Been playing a lot of Star Sector lately, and been very inspired by their designs. This was a quick 30min build based a pair of their ships, the Hammerhead and Gemini.
The BARBEL class frigate is a rather unique entry from Ad'Astralia Fleetworks, being the only purpose built military platform from the otherwise all (intended) civilian megacorp, as well as the unique genesis for its design. In response to the slow but steady climb in piracy in the outer reaches of the Second Great Expansion, the AAF design bureau experimented with the ancient concept of a Q-ship--a wolf in sheep's clothing. The original intent was to design a pair of ships that mimicked one another's silhouette, which would serve the dual purposes of not only allowing for surprise defensive actions against pirates, but also (and arguably more importantly) inspire enough operational caution into would-be attackers to prevent the need for such actions in the fist place. The sticking point became that the design teams assigned to work in tandem on the sister ships clashed over compromises to achieve the desired twinning effect, struggling to fit the mission needs of their fellow team into their own plans. At first, it was assumed this would be a relatively easy obstacle to over come; after all, as so many warships in the Second Great Expansion were little more than repurposed and up-gunned civilian craft, surely it couldn't be that difficult to design a ship from the kneel up to perform both tasks?
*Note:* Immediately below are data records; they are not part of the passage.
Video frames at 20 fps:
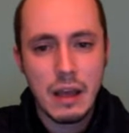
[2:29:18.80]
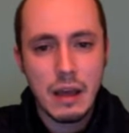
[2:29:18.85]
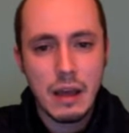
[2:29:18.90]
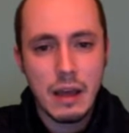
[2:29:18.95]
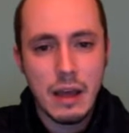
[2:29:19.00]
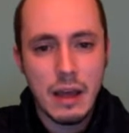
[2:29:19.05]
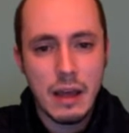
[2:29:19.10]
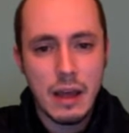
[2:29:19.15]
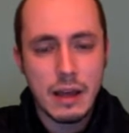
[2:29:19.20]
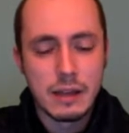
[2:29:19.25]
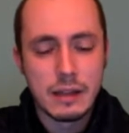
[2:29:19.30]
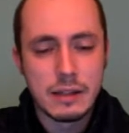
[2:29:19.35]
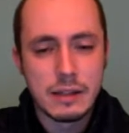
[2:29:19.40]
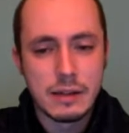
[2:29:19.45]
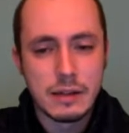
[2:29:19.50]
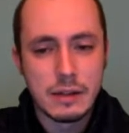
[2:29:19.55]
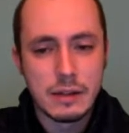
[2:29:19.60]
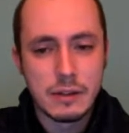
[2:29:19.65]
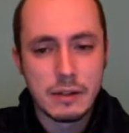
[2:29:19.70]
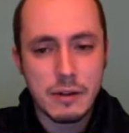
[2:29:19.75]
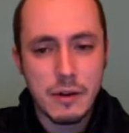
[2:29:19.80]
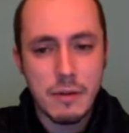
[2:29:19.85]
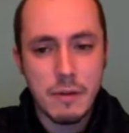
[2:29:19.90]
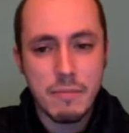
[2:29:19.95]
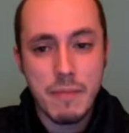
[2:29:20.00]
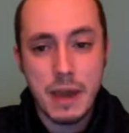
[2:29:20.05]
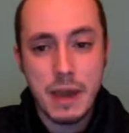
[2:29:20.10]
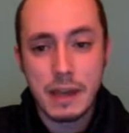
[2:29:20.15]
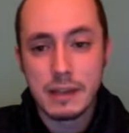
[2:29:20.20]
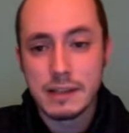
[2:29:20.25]
And started
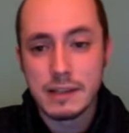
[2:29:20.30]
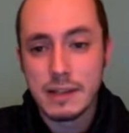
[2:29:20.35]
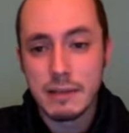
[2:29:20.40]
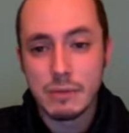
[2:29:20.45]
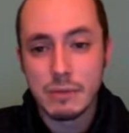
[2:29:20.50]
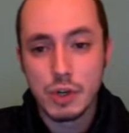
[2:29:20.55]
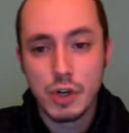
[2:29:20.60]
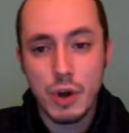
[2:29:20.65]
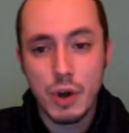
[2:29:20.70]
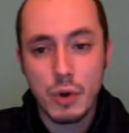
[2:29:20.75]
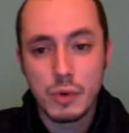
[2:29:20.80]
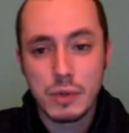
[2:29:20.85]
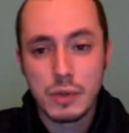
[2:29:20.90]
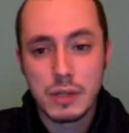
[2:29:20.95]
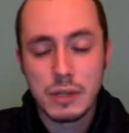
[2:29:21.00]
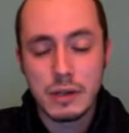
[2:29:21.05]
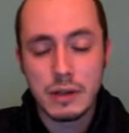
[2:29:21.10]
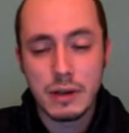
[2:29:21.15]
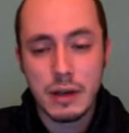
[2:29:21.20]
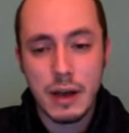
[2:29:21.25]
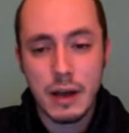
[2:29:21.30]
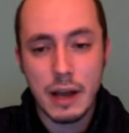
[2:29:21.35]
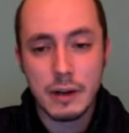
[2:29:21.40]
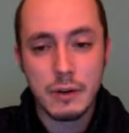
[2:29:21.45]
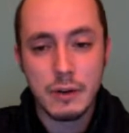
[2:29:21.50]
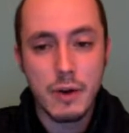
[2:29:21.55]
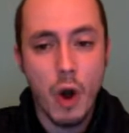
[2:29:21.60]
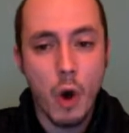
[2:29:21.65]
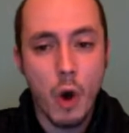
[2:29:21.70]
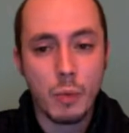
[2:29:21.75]
making some shows. I
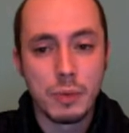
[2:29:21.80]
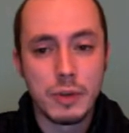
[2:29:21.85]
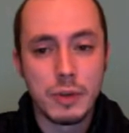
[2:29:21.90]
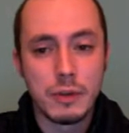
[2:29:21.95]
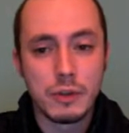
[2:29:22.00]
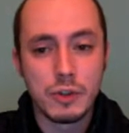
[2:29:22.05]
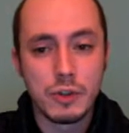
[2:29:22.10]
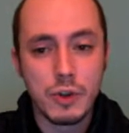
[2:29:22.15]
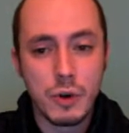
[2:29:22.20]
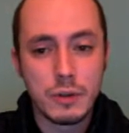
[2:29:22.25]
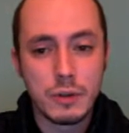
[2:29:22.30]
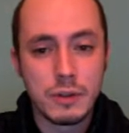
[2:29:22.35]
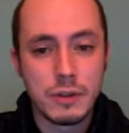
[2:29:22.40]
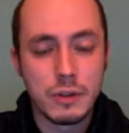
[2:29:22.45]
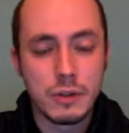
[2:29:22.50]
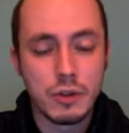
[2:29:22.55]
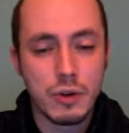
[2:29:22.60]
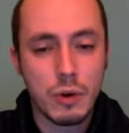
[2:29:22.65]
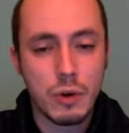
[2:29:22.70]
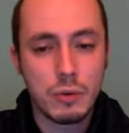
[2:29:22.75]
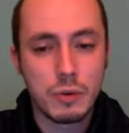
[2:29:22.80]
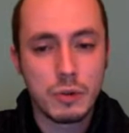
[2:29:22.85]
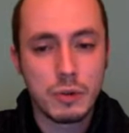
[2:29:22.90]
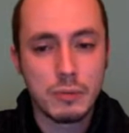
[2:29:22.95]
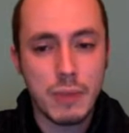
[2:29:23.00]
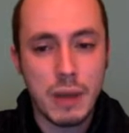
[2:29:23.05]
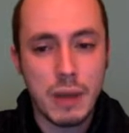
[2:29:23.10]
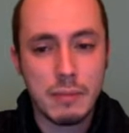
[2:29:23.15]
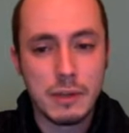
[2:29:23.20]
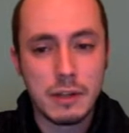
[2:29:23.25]
do hope you enjoyed the shows,
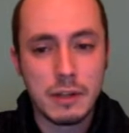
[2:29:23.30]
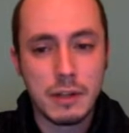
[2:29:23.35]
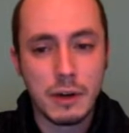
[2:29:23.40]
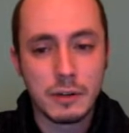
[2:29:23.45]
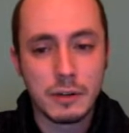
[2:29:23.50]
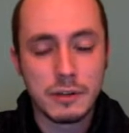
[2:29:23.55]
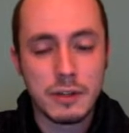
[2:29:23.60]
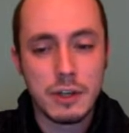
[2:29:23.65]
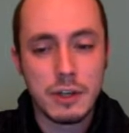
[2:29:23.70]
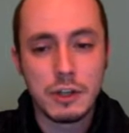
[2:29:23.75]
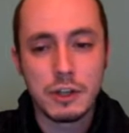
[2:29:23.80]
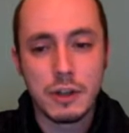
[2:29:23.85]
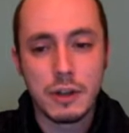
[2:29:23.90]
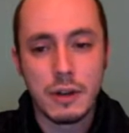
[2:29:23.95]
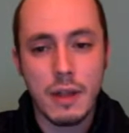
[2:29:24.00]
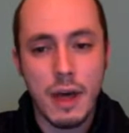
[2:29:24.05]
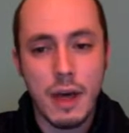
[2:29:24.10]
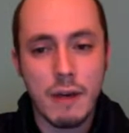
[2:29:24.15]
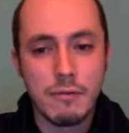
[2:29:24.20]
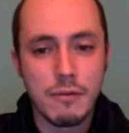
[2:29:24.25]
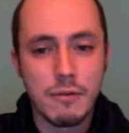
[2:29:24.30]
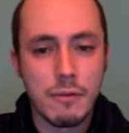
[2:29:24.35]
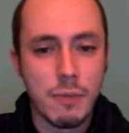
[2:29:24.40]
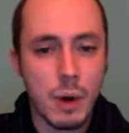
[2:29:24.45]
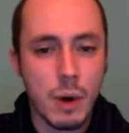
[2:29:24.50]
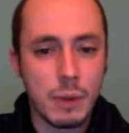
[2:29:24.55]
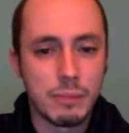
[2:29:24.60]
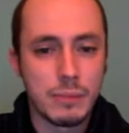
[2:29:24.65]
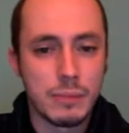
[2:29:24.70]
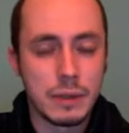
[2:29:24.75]
maybe not each and every
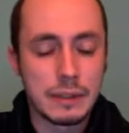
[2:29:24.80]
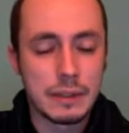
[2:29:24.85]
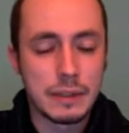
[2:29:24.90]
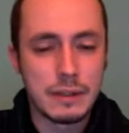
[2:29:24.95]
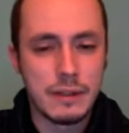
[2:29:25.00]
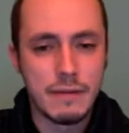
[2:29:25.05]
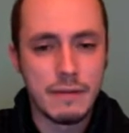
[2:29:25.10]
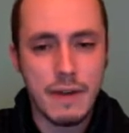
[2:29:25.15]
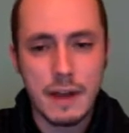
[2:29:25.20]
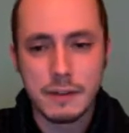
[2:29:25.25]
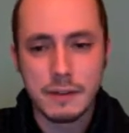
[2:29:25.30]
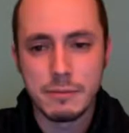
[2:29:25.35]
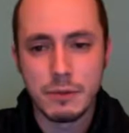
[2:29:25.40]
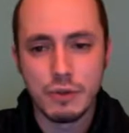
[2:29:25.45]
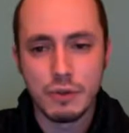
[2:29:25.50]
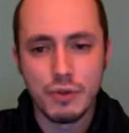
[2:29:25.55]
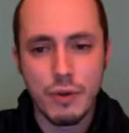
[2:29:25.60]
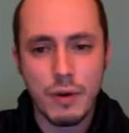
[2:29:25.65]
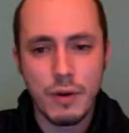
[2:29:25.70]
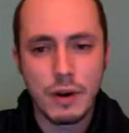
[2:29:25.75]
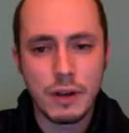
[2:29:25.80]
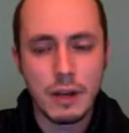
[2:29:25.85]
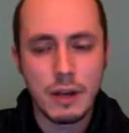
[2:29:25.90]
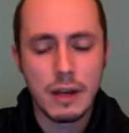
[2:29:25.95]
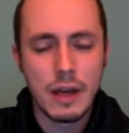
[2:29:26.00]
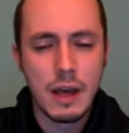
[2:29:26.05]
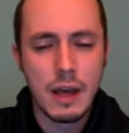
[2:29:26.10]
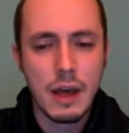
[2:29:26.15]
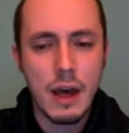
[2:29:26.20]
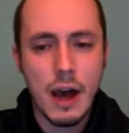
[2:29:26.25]
one, but the vast majority.
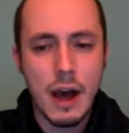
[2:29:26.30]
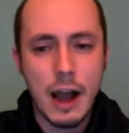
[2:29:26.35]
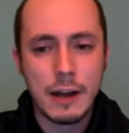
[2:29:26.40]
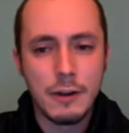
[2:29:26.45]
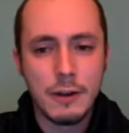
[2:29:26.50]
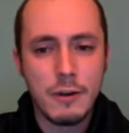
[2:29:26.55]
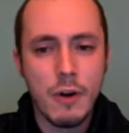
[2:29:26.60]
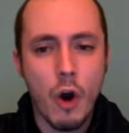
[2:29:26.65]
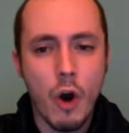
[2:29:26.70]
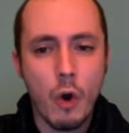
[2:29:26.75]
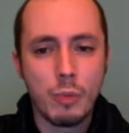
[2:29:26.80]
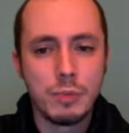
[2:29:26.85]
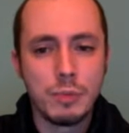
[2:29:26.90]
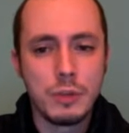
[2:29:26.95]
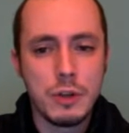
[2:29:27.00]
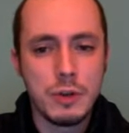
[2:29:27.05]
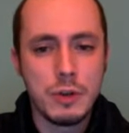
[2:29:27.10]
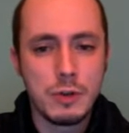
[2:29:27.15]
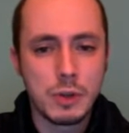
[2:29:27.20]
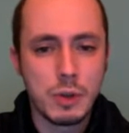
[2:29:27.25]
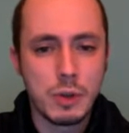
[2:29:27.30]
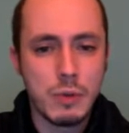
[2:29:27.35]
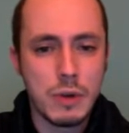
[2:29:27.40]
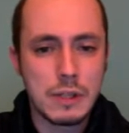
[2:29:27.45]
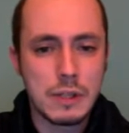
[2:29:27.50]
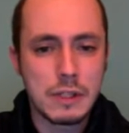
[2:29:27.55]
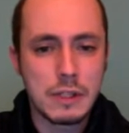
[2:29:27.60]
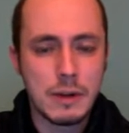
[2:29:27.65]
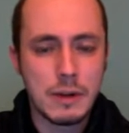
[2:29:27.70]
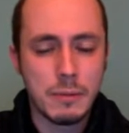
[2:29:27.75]
I do hope you
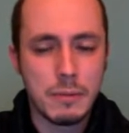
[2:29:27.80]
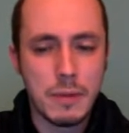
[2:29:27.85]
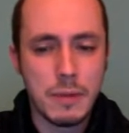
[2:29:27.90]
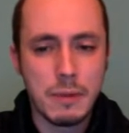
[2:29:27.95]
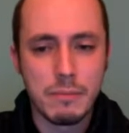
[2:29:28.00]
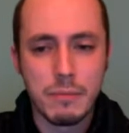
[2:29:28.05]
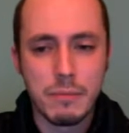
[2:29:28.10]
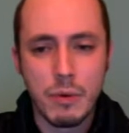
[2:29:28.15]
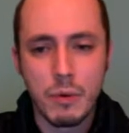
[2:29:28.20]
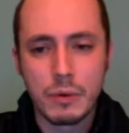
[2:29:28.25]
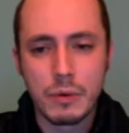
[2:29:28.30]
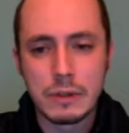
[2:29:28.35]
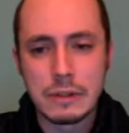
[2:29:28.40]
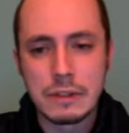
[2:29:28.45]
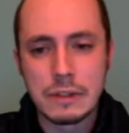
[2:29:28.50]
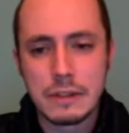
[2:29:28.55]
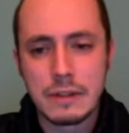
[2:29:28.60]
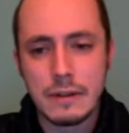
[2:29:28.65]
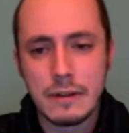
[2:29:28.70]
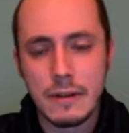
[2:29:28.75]
squeezed some important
Unfortunately this assumption ran into several real world concerns. The first, and perhaps most obvious, was that while countless civilian ships had indeed been converted for military tasks, this was a change born out of pure necessity, often desperation, rather than qualified assessment. Furthermore, previous conversations not withstanding, not a single warship had been converted the other way around, into a civilian craft. The design teams simply struggled to accommodate one another, to say nothing of the budget. AAF was a megcorp with a bottom-line to protect after all, and even in the interest of physically protecting the bottom-line, the design bureau would run into the more nebulous yet no less steelclad opponent of their own accounting department. Frankly, no civilian ship was ever going to be able to justify the costs of filling out the base superstructure to allow the necessary degree of uparmoring, powering, and redundancies a proper warship would require. And no warship would ever need the size a transport, which was always going to represent the juiciest pirate bait, to make the deception worthwhile. At least, these were the final statements made by the AAF fact finding committee tasked to decide whether to continue pursuing the program or cancelling it outright. Ultimately, they decided on a compromise in order to recoup some of the investment; the BARBEL would proceed as a standard frigate, notable for its numerous hardpoints, useful for customization, left over from the original efforts to create a dual purpose craft.
For what its worth, the redacted summary included the admission that the original goal of the program was probably achievable despite all the justifications the committee accumulated in order to alter the end goal, but it'd been a rough quarter for the company (ironically due to piracy) and they sensed a lack of will from upper management to potentially sandbag another quarter's profits by approving further funding.
Noticeably absent from the findings, redacted or otherwise, was the further admission that the R&D board was guaranteed end of the year bonuses for each design that matured to the production phase by the end of that fiscal year, and as the ancient saying went, a bonus in the hand was worth two in the bank.